The issue is complex and answers aren’t likely to be simple (and comments, suggestions would be very much appreciated). Yes, the much-discussed trio of changes in technology, economy and demographics have indeed played a part. But I’d suggest that, as the folks at AA will tell you, the first step to recovery is looking in the mirror and ‘fessing up.

Sam Zell, the US real estate magnate who bought the Tribune Company and took it private late last year, thinks that too.

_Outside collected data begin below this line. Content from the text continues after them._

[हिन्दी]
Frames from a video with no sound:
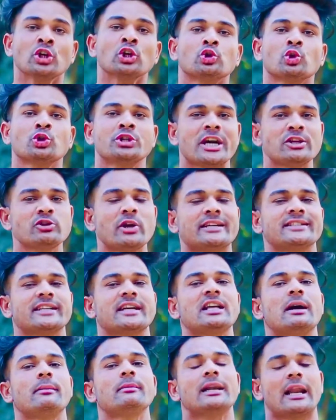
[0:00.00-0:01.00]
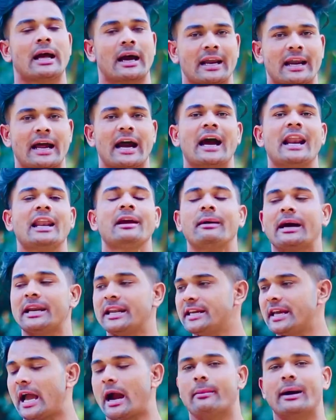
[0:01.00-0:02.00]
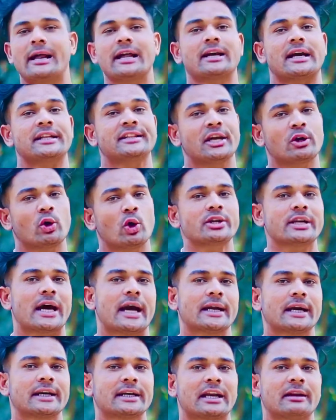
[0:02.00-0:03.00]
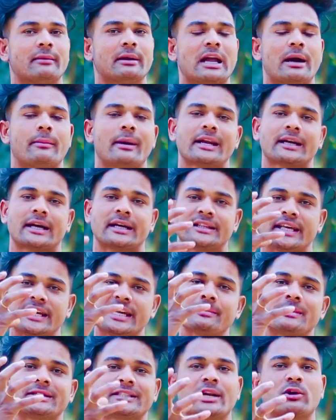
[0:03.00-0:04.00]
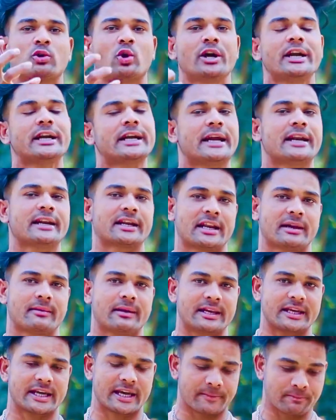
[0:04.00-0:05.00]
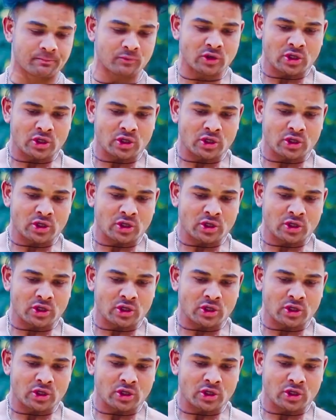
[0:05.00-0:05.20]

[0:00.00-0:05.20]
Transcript: तो ये जो एक्सरसाइज हम लगाने वाले हैं ये हमारे कंधे को ही टारगेट करने वाली है हमारे कंधे की मसल को ही ट्रेन करने वाली है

Speaking at an Inland Press Association meeting (reported by Martha Stone in the Shaping the Future of the Newspaper report 7.3), Zell said, “I think the newspaper industry has stood there and watched while other media enterprises have taken our bacon and run with it...It’s too much complacency… [The industry has been] standing there and letting this happen while Rome is burning.”

Of course, that’s not entirely true. Some folks have fiddled a bit (see Mark Andressen’s NYT ‘Deathwatch’ ), but others (most notably companies outside of the US, such as Nordjyke Medier in Denmark) got cracking and are coining it.

Deutche Bank senior analyst Paul Ginnocchio suggests that is't not only about what media executives are doing that is a problem - there's also things they should STOP doing. When Martha Stone asked him, "What are some of the most common mistakes publishers make that diminish their business in the eyes of analysts?," he replied:

"It's focus more on margins than revenue growth.

For a long time they thought Wall Street was focussed on margins. But Wall Street cares about profit growth, not margin expansion. I think the market know now that you can't cut your way to profitability. It's not a cost issue, it's a revenue issue.

Growth takes investment. [emphasis added]"

Investing in the news media during a downturn! Now that certainly aint' a job for sissies.